By nude singularities subject to cosmic censorship, we have so far understood the "globally" nude singularities visible from infinity. Although the principle of cosmic censorship in the formulation of Theorem 3.8 prevents singularities from uncontrollably influencing physical processes "at infinity" (at a sufficient distance from the singularity), it does not say anything about a situation close to the singularity itself. It is somewhat "selfish" opinion because if the observer is moving near a singularity (perhaps within the horizon of a black hole) this singularity "saw" this singularity before he was absorbed in it is, he would encouter the same unpredictability, which we described in naked singularity. So it would be a "locally naked" singularity . For singularities inside the black holes of stellar masses, it can although be argued that any observer that penetrates below the horizon will be destroyed in a fraction of a second and will therefore not have time to make any observations or experiments in which the possible effect of singularity could manifest itself. In the general theory of relativity (which is a scale-invariant theory) may in principle be a giant black hole in which the observer (astronaut that there flies) is available for days or even months of time when not feel the effect of large tidal forces and can unhurriedly perform experiments and observations and analyze the consequences of uncertainty brought about by the action of singularity. The extended (objectively understood) principle of cosmic censorship should therefore prohibit even these locally naked singularities.

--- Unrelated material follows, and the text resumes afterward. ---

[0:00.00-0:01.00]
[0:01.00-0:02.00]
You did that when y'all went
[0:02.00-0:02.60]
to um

Fig.3.31. Instability of the space-time character of singularity in Schwarzschild's and Kerr-Newman's solution to perturbations in relation to the principle of cosmic censorship.
a ) For a precisely spherically symmetric case (without perturbation), in the corresponding Schwarzschild solution, the singularity has a spatial character everywhere, so that no observer can see this singularity before colliding with it - the extended principle of cosmic censorship is fulfilled.
b ) The addition of even a slight momentum or electric charge leads to a Kerr or Reissner-Nordström solution, in which the singularity takes on a temporal character. An observer below the inner (Cauchy) horizon can see such a singularity - it is locally naked .
c ) Cauchy (inner) horizon H +Fig. b ), however, is unstable to perturbations in the outer area: signals from the infinitely distant areas S will gain H + infinitely large purple movement, so that weak field perturbations will be H + diverge - in the H + and a singularity of curvature which will isotropic type (nonlinear effects in the field of large curvature could even lead to the emergence of a singularity of the spatial type - compare with Fig.4.19). The principle of cosmic censorship would thus also be fulfilled.

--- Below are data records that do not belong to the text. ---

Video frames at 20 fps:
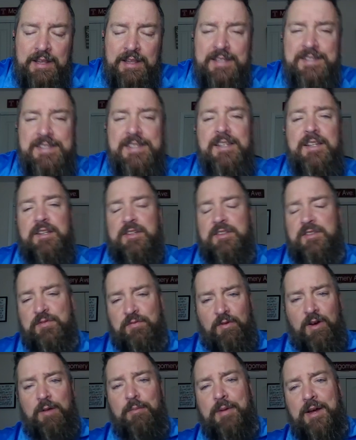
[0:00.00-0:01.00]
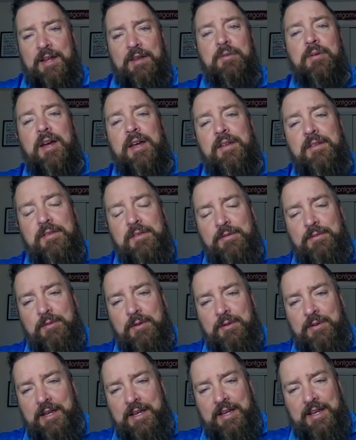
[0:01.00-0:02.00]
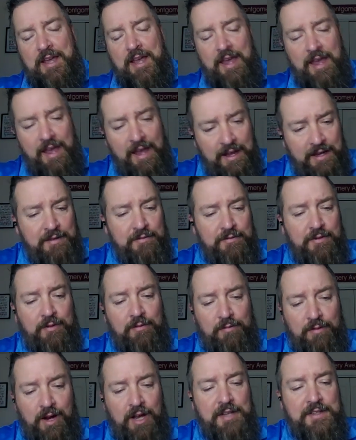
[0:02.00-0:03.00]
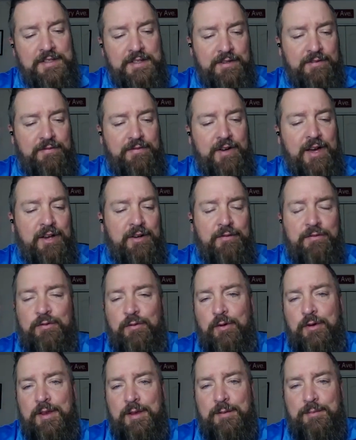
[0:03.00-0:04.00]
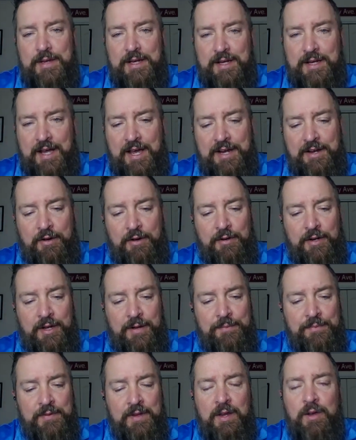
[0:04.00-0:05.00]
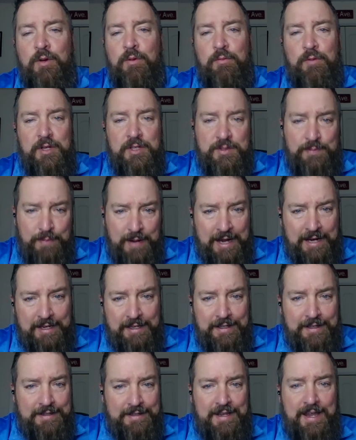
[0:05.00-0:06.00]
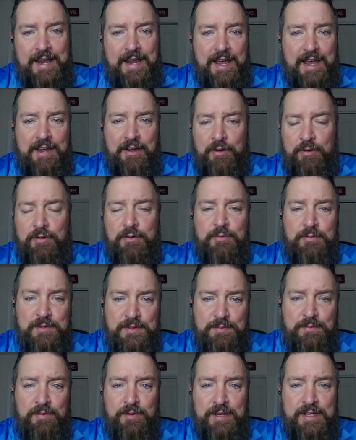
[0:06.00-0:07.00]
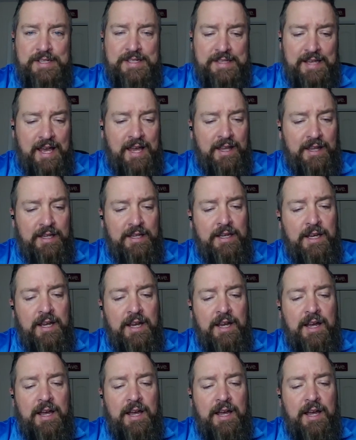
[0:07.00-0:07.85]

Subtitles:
Listen to this run, by the way. Like a heck of a run to the Final Four. They beat Iona, which back in the day, Iona was pretty solid.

Let's see how the singularities we encountered in §3.4-3.6 withstand the simplest exact solutions of Einstein's equations withstand this point of view. The singularity r = 0 in Schwarzschild's spherically symmetric spacetime probably conforms to the extended principle of cosmic censorship, because it has a spatial character everywhere (Fig.3.31a), so the lokally naked singularity is not there (singularity cannot be seen before colliding with it). However, Schwarzschild's singularity is unstable: the supply of even a slight momentum or electric charge leads to a Kerr or Reissner-Nordström solution, where the singular andit ceases to be spatial, but is of a temporal type (Fig.3.31b). It can be seen from Fig. 3.31b that such a singularity is locally naked, because, for example, an observer whose worldline is marked can see it without colliding with it; in Fig.3.22 we have even seen a situation where the observer can completely avoid being absorbed by the singularity and penetrate into another "universe", for which the said singularity will be globally naked (it will also be visible here at infinity). For the structure of spacetime, however, the decisive factor here is the inner horizon r = r g - , which is the Cauchy horizon of every spatial hypersurface extending to spatial infinity. An observer passing through this inner H + horizon(S), will see the whole future history of the outside world condensed into a single point in time.

If any perturbations (of a general nature - eg some weak fields) are present on the Cauchy hyperfsurface S in the initial conditions , then the signals from the distant S regions will reach an infinitely large "purple shift" at the H + horizon , leading to divergence along H + . The inner horizon is therefore unstable to perturbations at spatial infinity, so in the general case (ie in reality) a singularity of curvature can be expected at the H + point , which will be of the isotropic type (Fig.3.31c); nonlinear effects in the field of large curvature could also lead to a singularity of the spatial type, as indicated in Fig.4.19. Thus it appears that in asymptotically flat space-GTR is widespread principle of cosmic censorship fulfilled.

Fig.3.32. Possibilities of quantum production of particles and antiparticles in a strong gravitational field near the singularity.
a ) If the singularity is of the spatial type and is in the future, these particles have nowhere to fly away and are always absorbed by the singularity.
b , c ) If the singularity is in the past or is of the temporal type, there are temporal or isotropic worldlines along which these particles and antiparticles can move away from the singularity.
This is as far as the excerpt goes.